In the past decades, the number of in vitro fertilization (IVF) procedures for the conception of a child has been rising continuously, however, the success rate of artificial insemination remained low. According to current statistics, large portion of unsuccessful IVF relates to some women' factors. As the directly related female organ, the proper investigation of the uterus has primary importance. Namely, visible markers may indicate inflammations or other negative effects that jeopardize successful implantation. The purpose of this study is to support the observability of the uterus from this aspect by providing computer-aided tools for the extraction of its wall from video hysteroscopy. As for methodology, fully convolutional neural networks (FCNNs) are used for the automatic segmentation of the video frames to determine the region of interest. We provide the necessary steps for the applicability of the general deep learning framework for this specific task. Moreover, we increase segmentation accuracy with applying ensemble-based approaches at two levels. First, the predictions of a given FCNN are aggregated for the overlapping regions of subimages, which are derived from the splitting of the original images.

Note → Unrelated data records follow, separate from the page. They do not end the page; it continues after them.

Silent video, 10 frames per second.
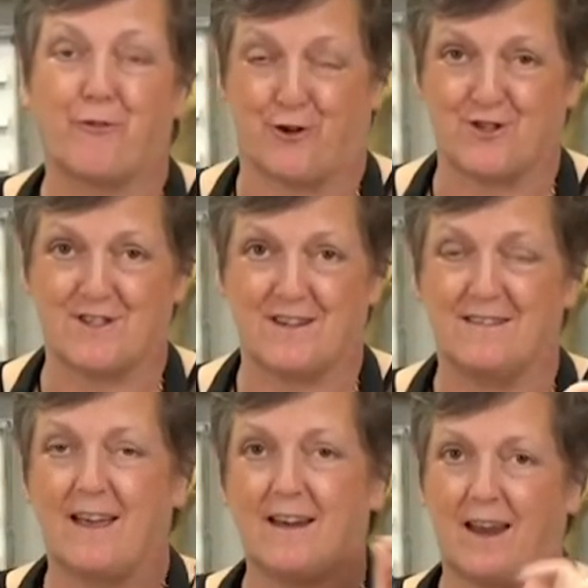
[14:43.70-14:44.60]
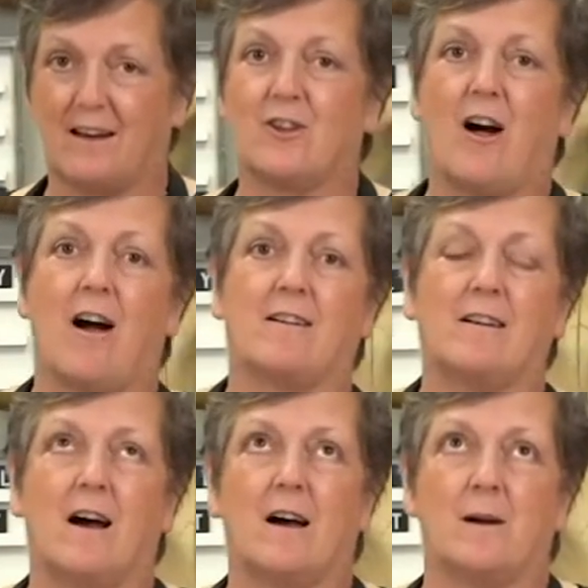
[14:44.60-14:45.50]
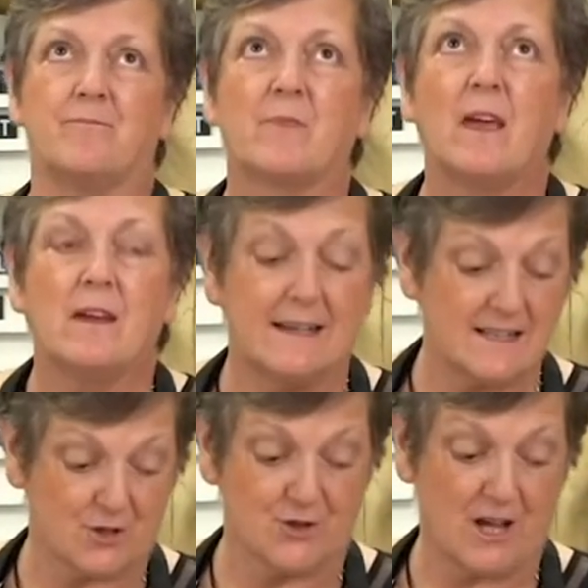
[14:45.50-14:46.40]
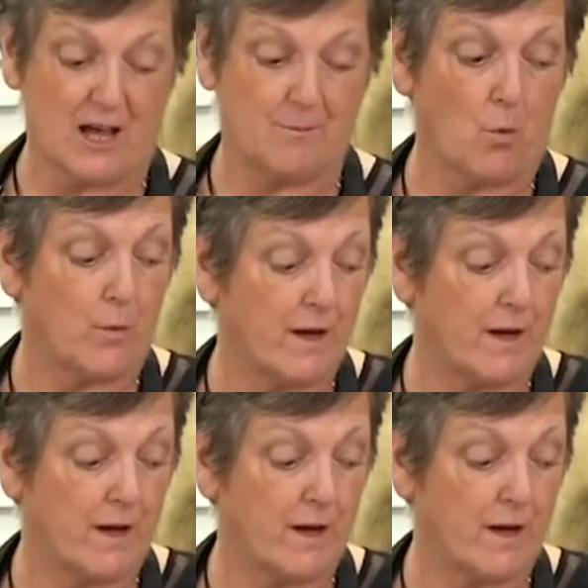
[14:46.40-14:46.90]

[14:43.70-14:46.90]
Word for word: first at eight o'clock um, Eastern time.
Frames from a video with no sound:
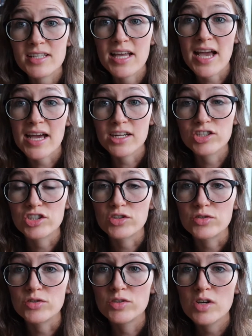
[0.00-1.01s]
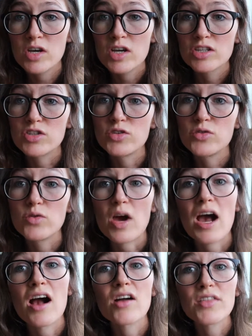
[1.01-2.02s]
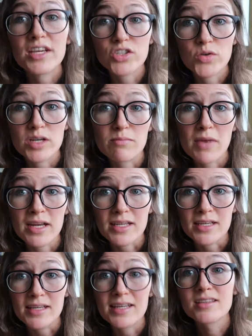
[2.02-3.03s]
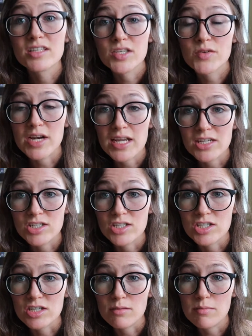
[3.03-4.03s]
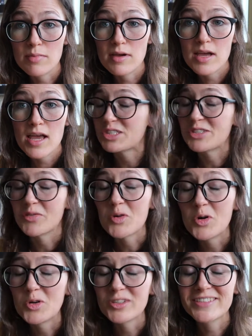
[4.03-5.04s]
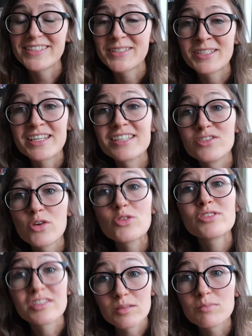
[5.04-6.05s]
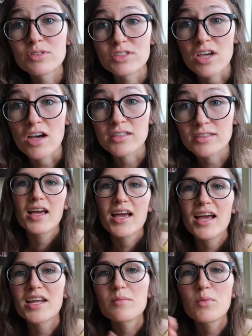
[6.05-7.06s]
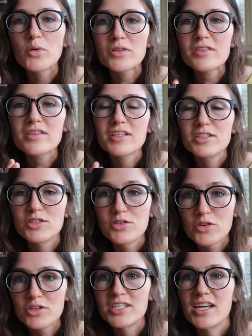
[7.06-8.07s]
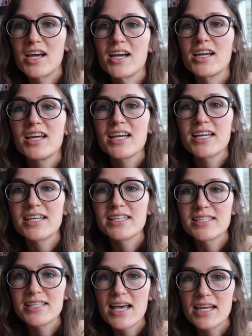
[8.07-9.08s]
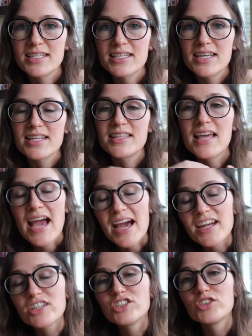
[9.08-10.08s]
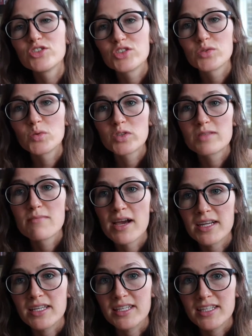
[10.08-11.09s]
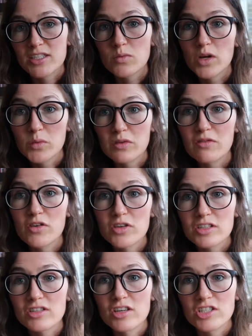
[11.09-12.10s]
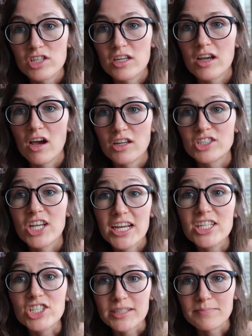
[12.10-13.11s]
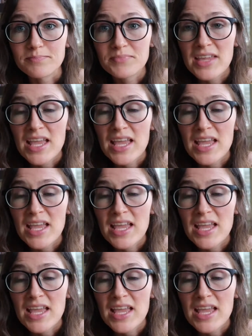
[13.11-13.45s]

their attitude to how they treat money in this relationship, which of course is no simple task. An important thing to note here is that the attitude towards money is what we're focused on changing.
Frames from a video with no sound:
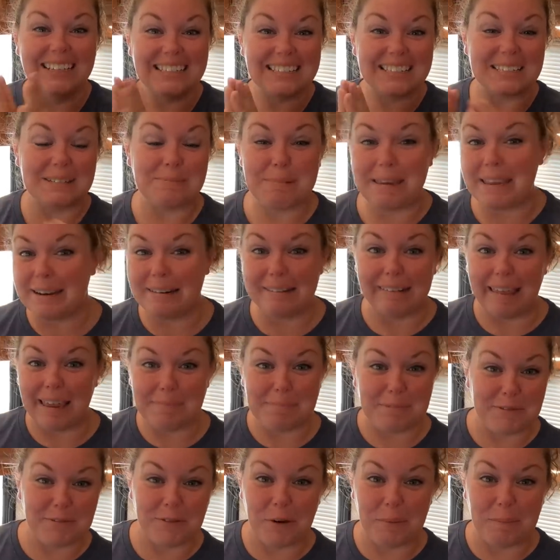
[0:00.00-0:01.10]
Yeah. It's going to be here
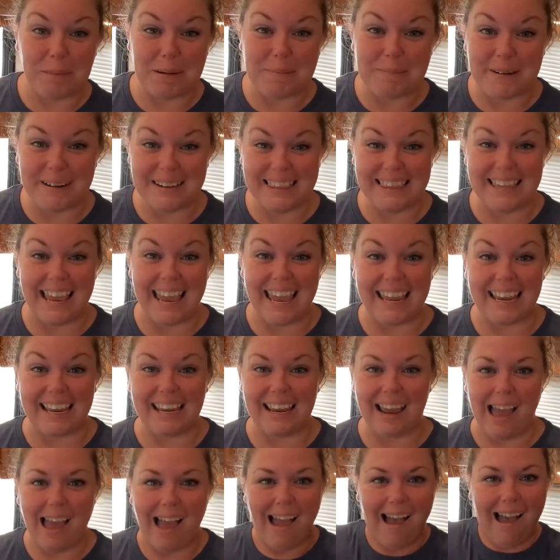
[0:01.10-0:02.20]
like before my birthday.
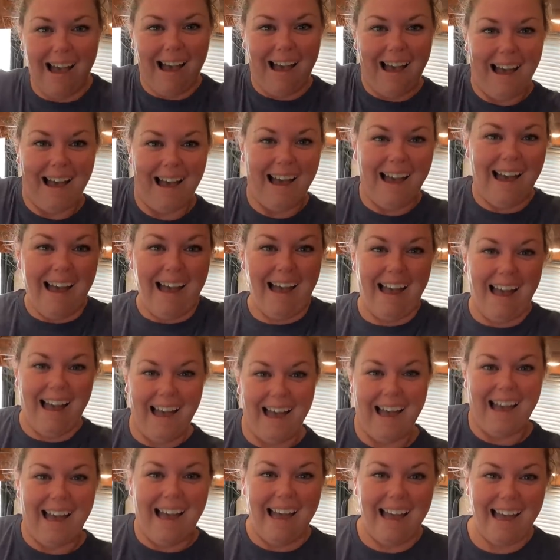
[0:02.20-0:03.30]
Okay, but if it's here
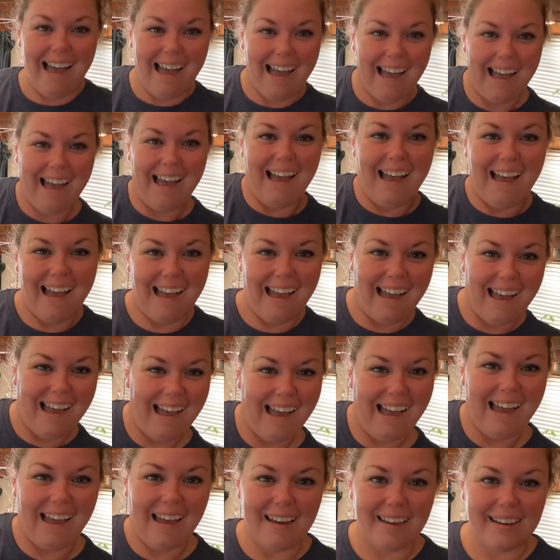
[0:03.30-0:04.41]
after, um, it'll
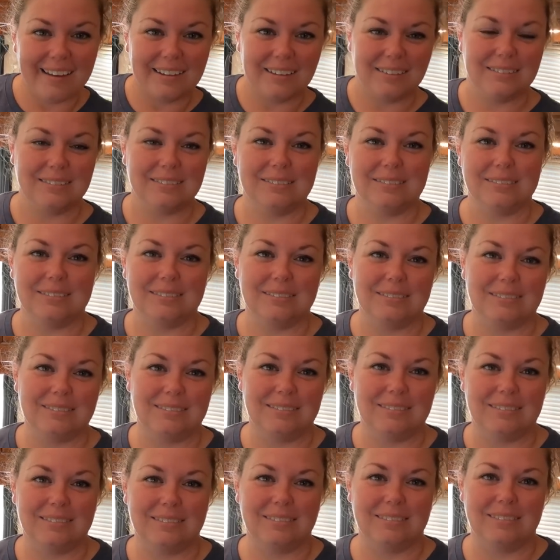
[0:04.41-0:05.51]
be
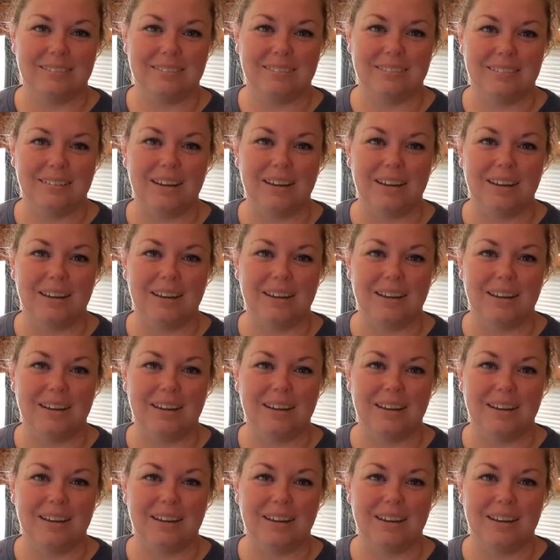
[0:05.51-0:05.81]
right after.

Next, the segmentation results of different FCNNs are fused via a weighted combination model; optimization for adjusting the weights are also provided. Based on our experimental results, we have achieved 91.56% segmentation accuracy regarding the recognition of the uterus wall.
在过去几十年中,用于受孕的体外受精(IVF)程序数量一直在持续上升,然而,人工授精的成功率仍然很低。根据目前的统计数据,大部分体外受精失败与某些女性因素有关。作为直接相关的女性器官,对子宫进行恰当的检查至关重要。也就是说,可见标志物可能表明存在炎症或其他危及成功着床的负面影响。本研究的目的是通过提供用于从视频宫腔镜检查中提取子宫壁的计算机辅助工具,从这方面支持子宫的可观察性。至于方法,全卷积神经网络(FCNN)用于对视频帧进行自动分割以确定感兴趣区域。我们提供了将通用深度学习框架应用于该特定任务的必要步骤。此外,我们通过在两个层面应用基于集成的方法提高分割精度。首先,对于从原始图像分割得到的子图像的重叠区域,聚合给定FCNN的预测结果。其次,通过加权组合模型融合不同FCNN的分割结果;还提供了用于调整权重的优化方法。基于我们的实验结果,在子宫壁识别方面我们实现了91.56%的分割精度。